Anders sehe es beim autonomen Fahren aus, "da sind wir dabei, da geht es um die Kommunikation von Fahrzeugen untereinander und zwischen Fahrzeugen und Infrastruktur. Die Automobilindustrie hat lange Zeit geglaubt, dass sie alles mit der Sensorik im Fahrzeug machen kann. Mittlerweile ist auch der Automobilindustrie klar, dass Fahrzeuge miteinander kommunizieren müssen und dass sie auch um die Infrastruktur nicht ganz herumkommen." Allerdings sei das autonome Fahren noch relativ weit weg, glaubt Kapsch. "Nur weil ein paar Fahrzeuge auf der Autobahn autonom fahren, sind wir noch lange nicht bei einem autonomen Verkehr."

Speziell im Stadtbereich müssten die Fahrzeuge mit Daten über Ampelsteuerungen oder Baustellen versorgt werden, "sonst haben Sie ununterbrochen Stau". Der Sinn des autonomen Fahrens sei es ja vor allem, den Verkehr besser fließen zu lassen und die Sicherheit zu erhöhen und nicht so sehr die Bequemlichkeit. Dafür brauche man eine Datenbasis. "Und da sind wir da, weil wir Daten erheben, aggregieren und distribuieren - ob das jetzt Ampeldaten sind, Verkehrsdaten oder Parken. In Wien zum Beispiel sind 40 Prozent des innerstädtischen Verkehrs nur Parkplatzsuche. Das muss man auch in den Griff bekommen, und mit all diesen Themen beschäftigen wir uns. Das Thema Mobilität ist sicher unser Kernthema für die Zukunft." Weitere Schwerpunkte seien Digitalisierung und IT-Sicherheit.
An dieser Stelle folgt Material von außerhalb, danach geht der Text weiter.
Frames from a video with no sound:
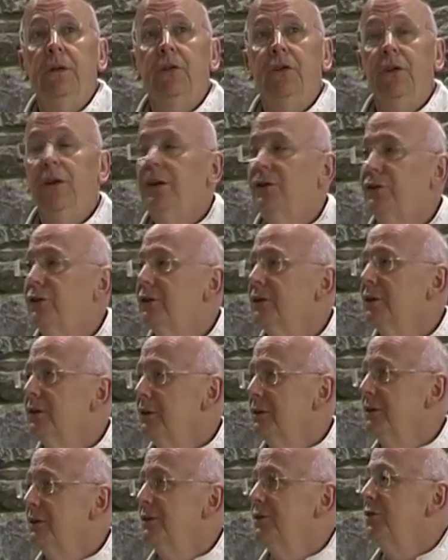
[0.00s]
it's
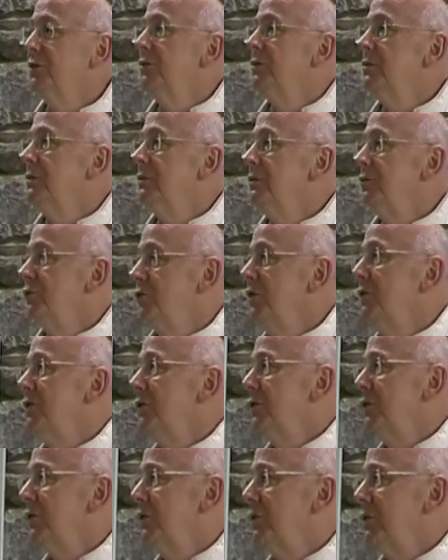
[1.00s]
easier to
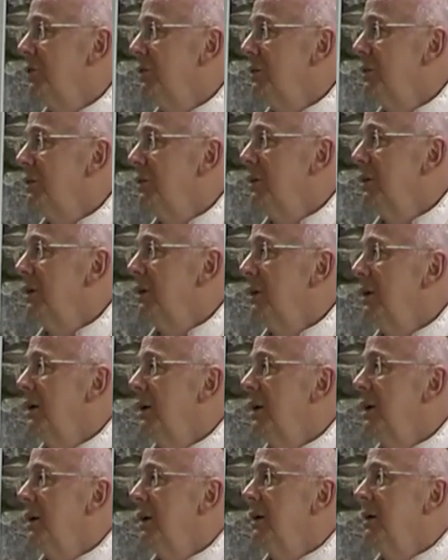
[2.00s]
treat us
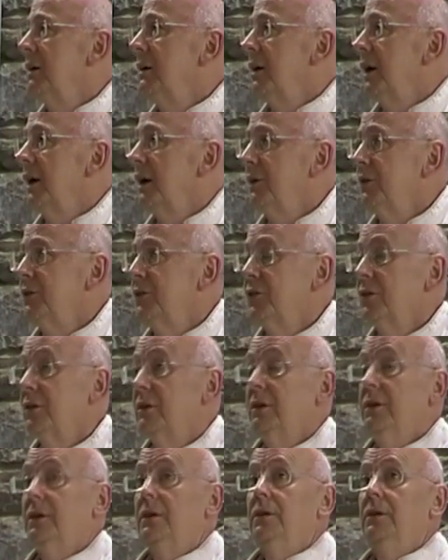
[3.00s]
as
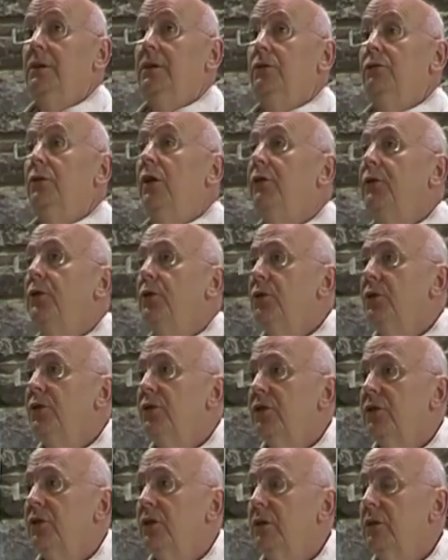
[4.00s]

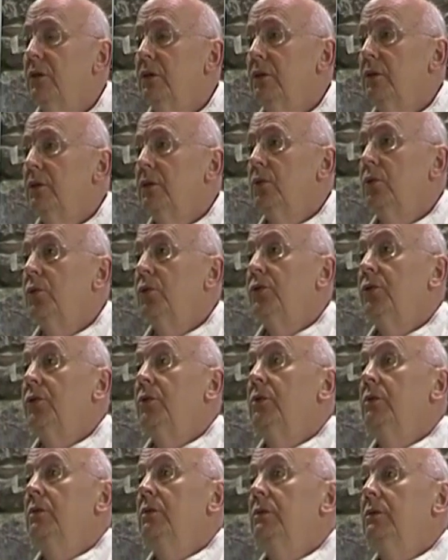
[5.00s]
refuse or
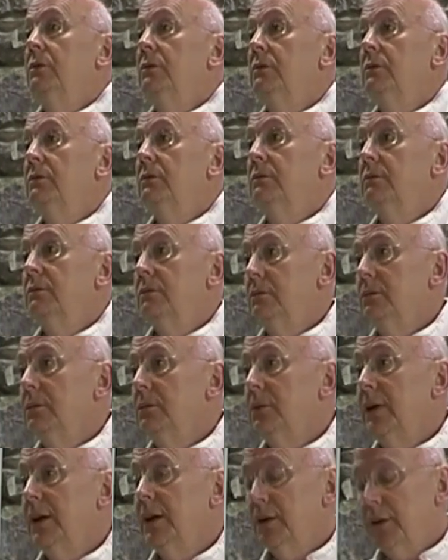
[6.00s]
to
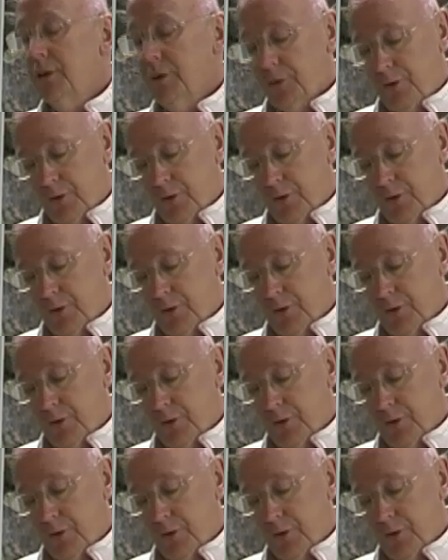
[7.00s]
kill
Obwohl das Thema der Nachfolge an der Unternehmensspitze noch längere Zeit nicht ansteht, hat man sich über das Thema schon Gedanken gemacht. In der nächsten Generation gibt es in der Familie insgesamt sieben Kinder, alle im Alter zwischen 19 und 25 Jahren. "Wir sind drei, ich habe eine Schwester und einen Bruder. Meine Schwester hat drei Töchter, mein Bruder hat zwei Söhne und ich habe auch zwei Söhne." Zwingen werde man niemanden ins Unternehmen zu gehen. "Wer will, kann, bei entsprechender Qualifikation", so Kapsch. Voraussetzung sei ein Master-Abschluss- "wenn einer Philosophie macht oder Psychologie gilt das genauso" - sowie Berufserfahrung in einem anderen Unternehmen. "Interessant ist, dass zwei meiner Nichten an der TU studieren und die Burschen alle nicht Technik machen. Einer macht Landwirtschaft und drei machen Betriebswirtschaft."